“Uwais dulu jalan kaki ke sini,” lagi-lagi Onie menyebut nama itu. Uwais Al-Qarni, teman lama saya yang juga seorang pengembara modal melarat memang begitu menggilai Sulawesi. Tidak aneh apabila seluruh petualang Sulawesi seakan-akan mengenal si begawan jalan-jalan itu. Terlebih di Majene, tempat di mana Uwais mengenyam tiga bulan perjalanan di satu kabupaten.

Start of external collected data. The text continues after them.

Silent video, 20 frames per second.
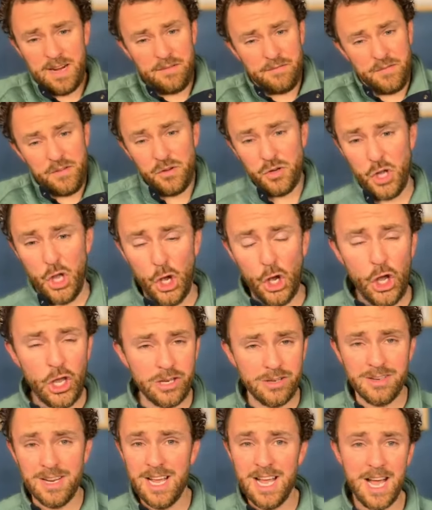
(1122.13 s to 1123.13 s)
I feel
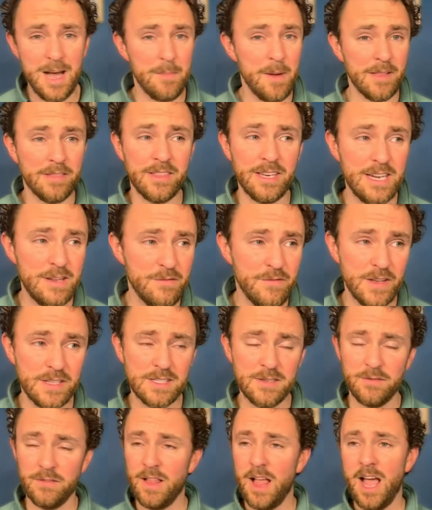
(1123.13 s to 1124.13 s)
good about the
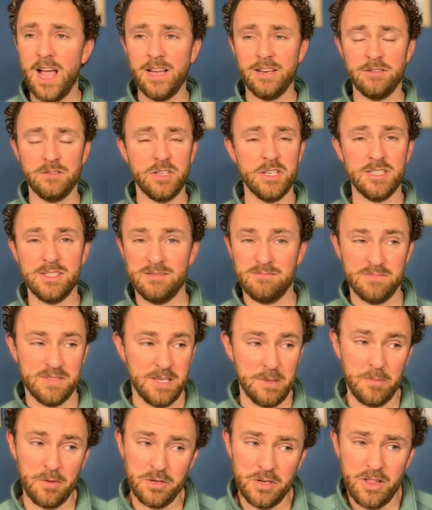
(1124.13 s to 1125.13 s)
defensive line, just
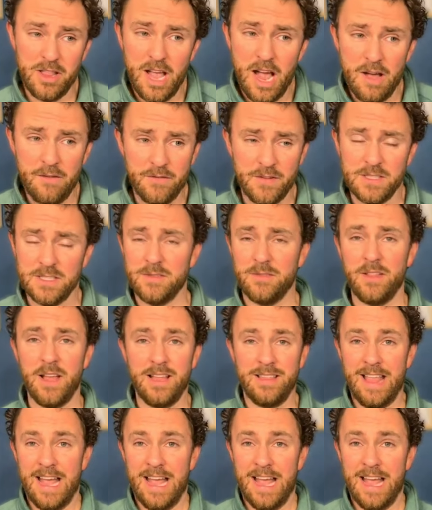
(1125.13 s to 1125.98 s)
similar to the offensive line.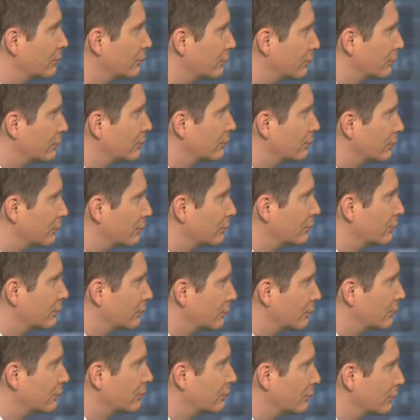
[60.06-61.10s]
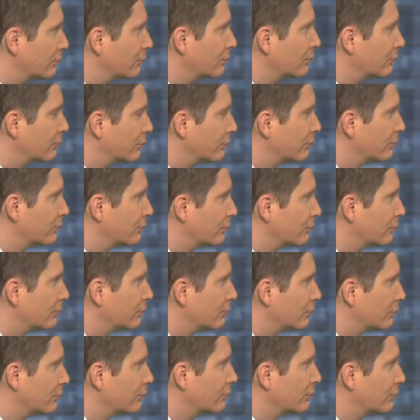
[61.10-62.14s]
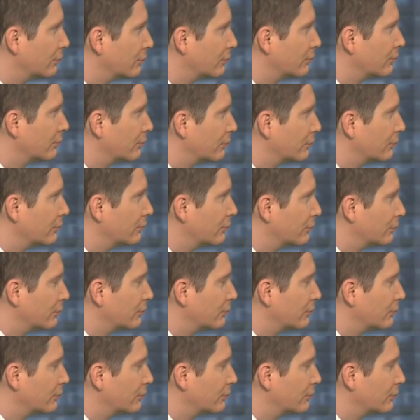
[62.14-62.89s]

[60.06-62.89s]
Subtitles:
This person isn't speaking.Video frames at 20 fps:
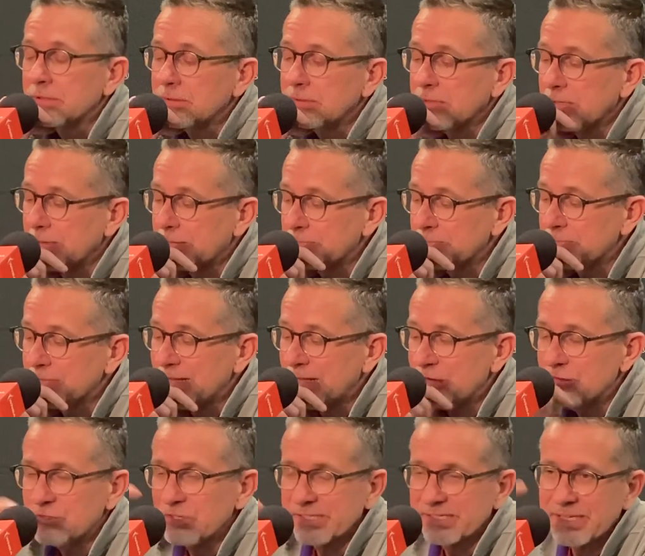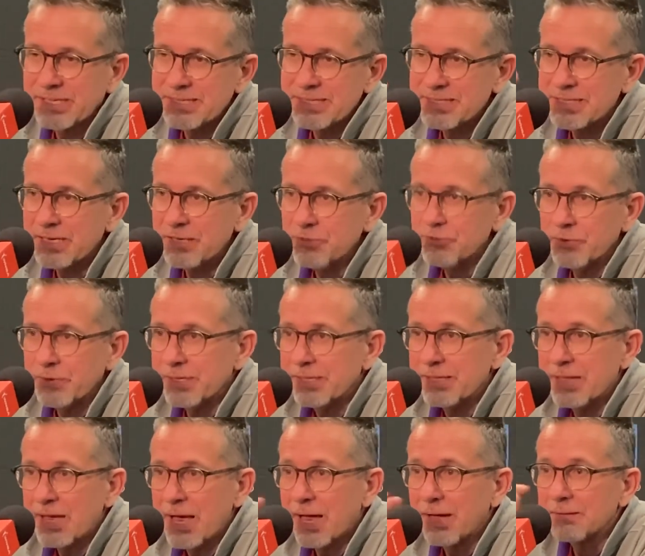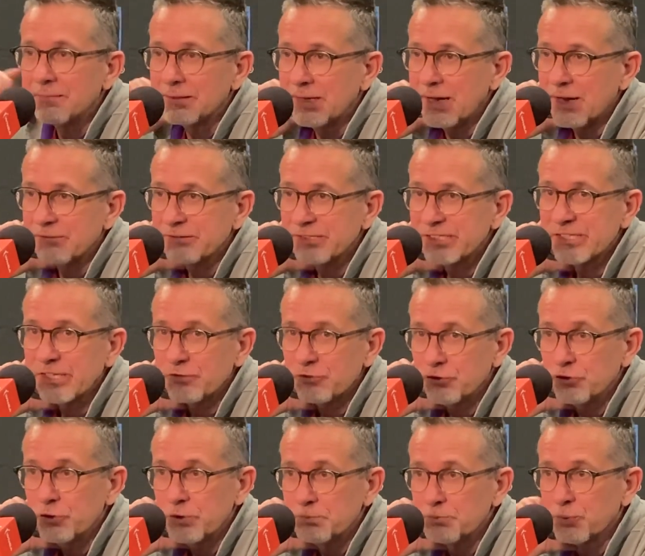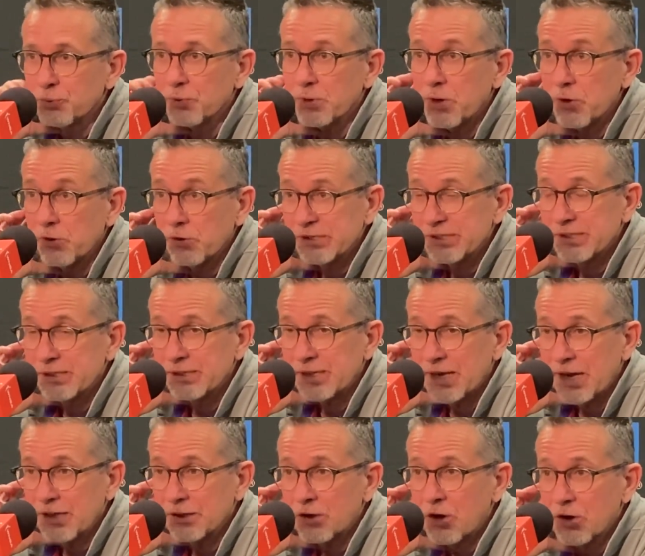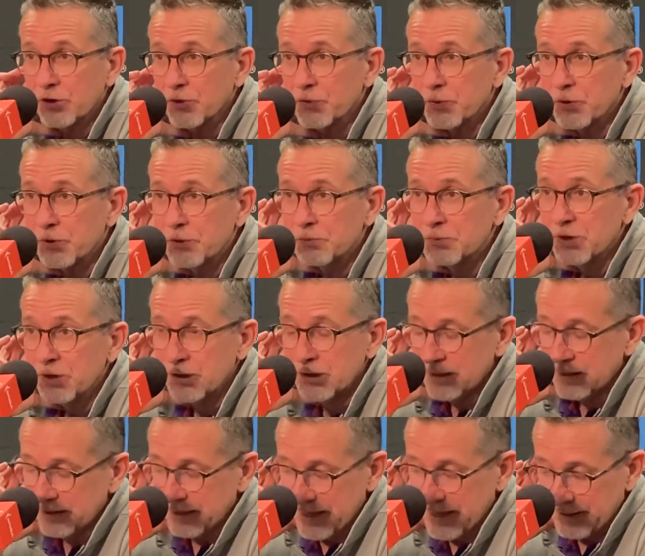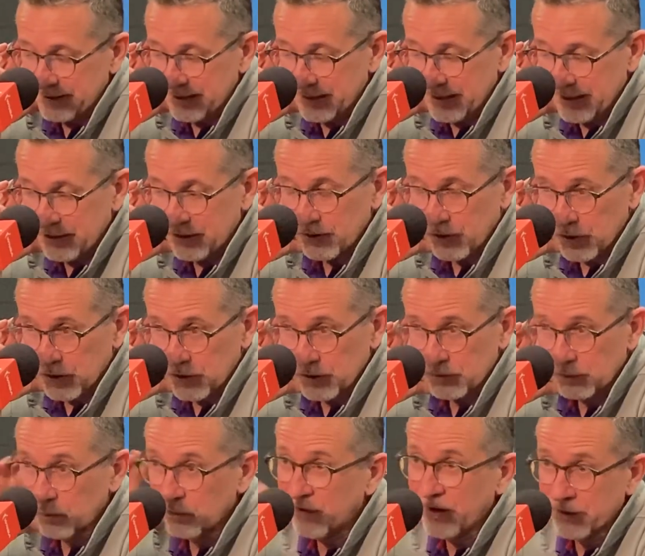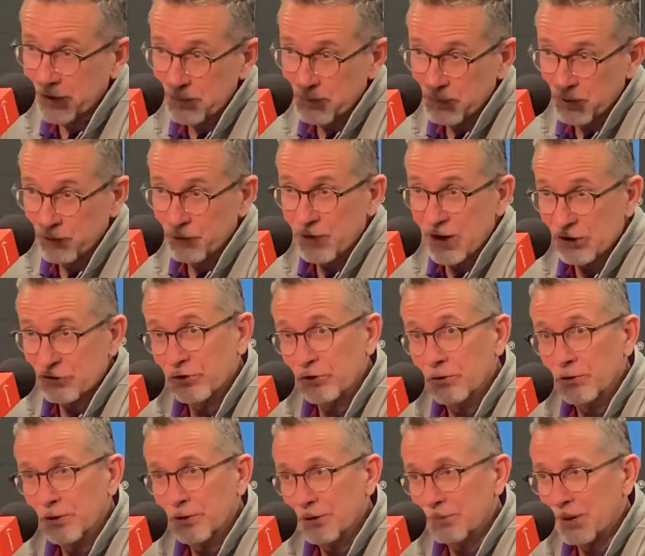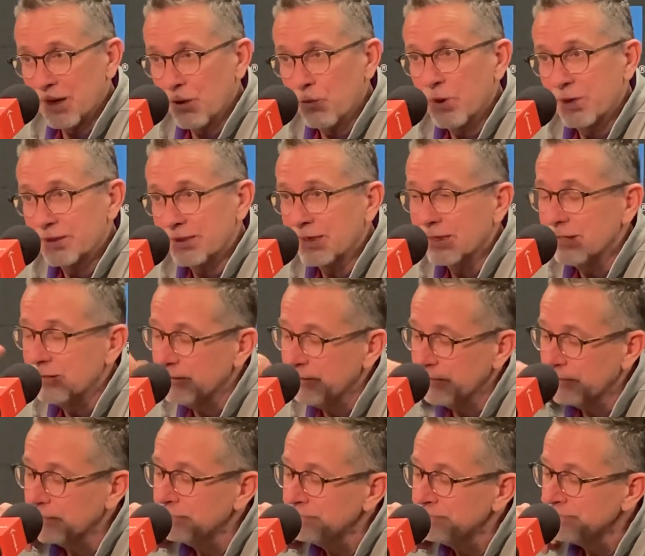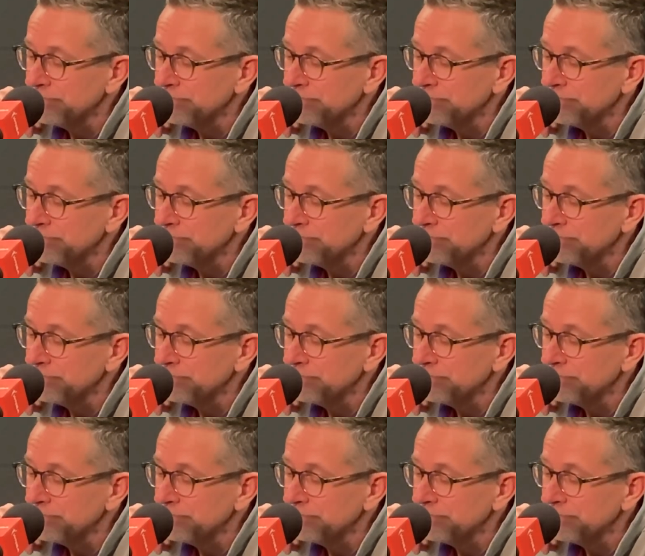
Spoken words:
And just continuing that. They have such good pros in that locker room that they are very professional about what they do.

Baru siang ini saya berkenalan dengan Onie, anak Majene berdarah Jawa. Dari perkenalan singkat itulah kemudian Onie mengantar saya ke pantai berbatu karang putih ini.
Pantai Dato sepintas mempunyai struktur mirip Tanjung Layar di Sawarna. Karang-karang menyelimuti seluruh ambang airnya, menyisakan badan pantai yang sempit untuk pasir putihnya. Dua bukit karang mengapit pantai ini membentuk sebuah tangkup. Onie mengajak saya memanjat salah satu bukit batu karangnya. Dari atas kami melihat lanskap Majene terhampar jelas di seberang utara.
“Majene punya banyak teluk yang bagus,” pesan Uwais, “Luangkan waktumu berkunjung ke sana.”
Uwais benar. Sayangnya saya tidak punya banyak waktu. Namun Pantai Dato sudah cukup memungkas hasrat saya untuk membuktikan keindahan perairan barat Sulawesi ini.
Matahari sudah agak rendah pada waktu kami berdua menuruni bukit. Onie mengisyaratkan agar kami meninggalkan tempat itu karena ada tempat menarik lainnya yang harus saya kunjungi. Saya mengambil sejumlah gambar dan meninggalkan Pantai Dato menuju ke kota Majene. Sementara matahari bersinar rendah di barat, menyorotkan cahayanya yang membayang apik di sela-sela karang.